THE PRIME Minister has urged City of York Council to take up the Government's offer of mass coronavirus testing in the city.

Boris Johnson was speaking in the Commons after being quizzed by York Outer MP Julian Sturdy about testing and also about whether York can go straight back into Tier 1 once the lockdown ends next month.

The exchange during Prime Minister's Questions came after York's director of public health, Sharon Stoltz, said on Tuesday that York would not - as yet - be joining more than 60 other local authorities in taking up a Government offer of mass testing. She said that at this point, further information and consideration was needed.

The PM said: “I urge York Council and councils across the land to take up this offer of mass lateral flow testing. I think it’s a very, very exciting possibility….it’s one of the boxing gloves we seek to wield to pummel this disease into submission."

Mr Sturdy said afterwards: "I thought it was essential to tell the Prime Minister that York must return to the relative normality of tier 1 when the new national restrictions expire next month.

"York residents have made serious sacrifices to get our virus rate significantly below where it was when we were escalated from tier 1 to 2 pre-new lockdown, and the government has to demonstrate that the community’s resilience and self-denial will be rewarded.

"Our local economy also cannot afford a renewed period of tier 2 limbo, with the household mixing ban devastating trade.

"I also hope our city’s public health team heed the Prime Minister’s words, and proceed rapidly with their plans to introduce 15-minute lateral flow tests into York.

"I appreciate the huge effort they are already putting in, but the opportunity to return towards normality offered by quick localised mass testing has to be seized with both hands.”
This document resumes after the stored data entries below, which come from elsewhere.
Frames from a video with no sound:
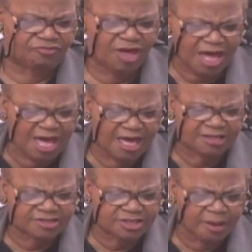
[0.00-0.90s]

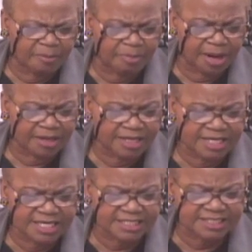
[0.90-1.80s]
There's the butter,
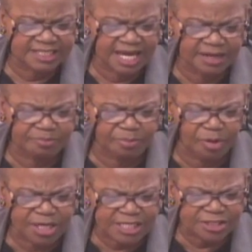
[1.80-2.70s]
he said,
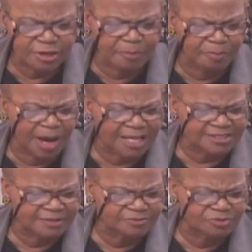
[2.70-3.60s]
pointing to
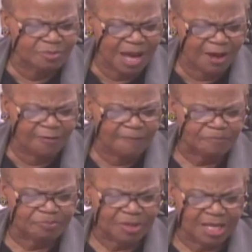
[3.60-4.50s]
Possum's
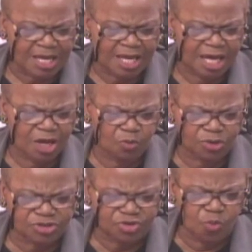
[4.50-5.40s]
mouth. He
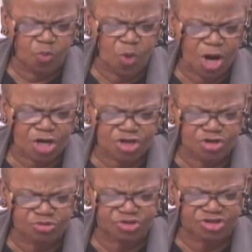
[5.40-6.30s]
was the one
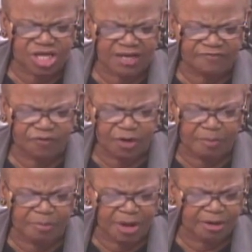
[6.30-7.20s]
you sent for the
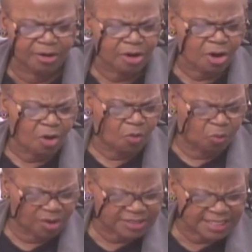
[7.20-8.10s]
butter,
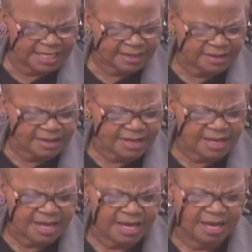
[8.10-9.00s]
wasn't
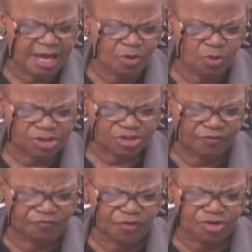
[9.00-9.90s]
he? He was
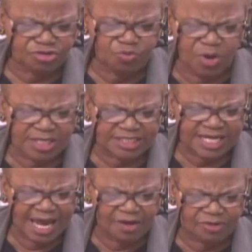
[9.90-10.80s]
the first one
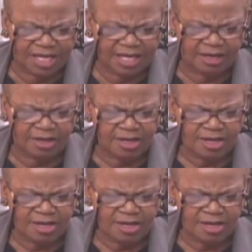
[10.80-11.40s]
down here.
The MP said earlier that local businesses needed to be able to trade as normally as possible before Christmas ‘unless we want to wake up to a New Year of shuttered high streets and steeply rising unemployment,’ and said he would be ‘very disappointed and concerned’ if York did not return to Tier 1.

The MP pressed Health Secretary Matt Hancock in the Commons to confirm York’s allocation of new rapid turnaround coronavirus tests, ‘to help the city manage the issues created by having to protect a large student population alongside permanent residents.’He said “Rapid, on-the-ground testing of this kind is essential for our community to head back towards normality.”

Earlier this week city and business leaders said mass testing was the number one priority to accelerate York’s recovery from Covid-19.

*The Prime Minister's comments have been put to City of York Council.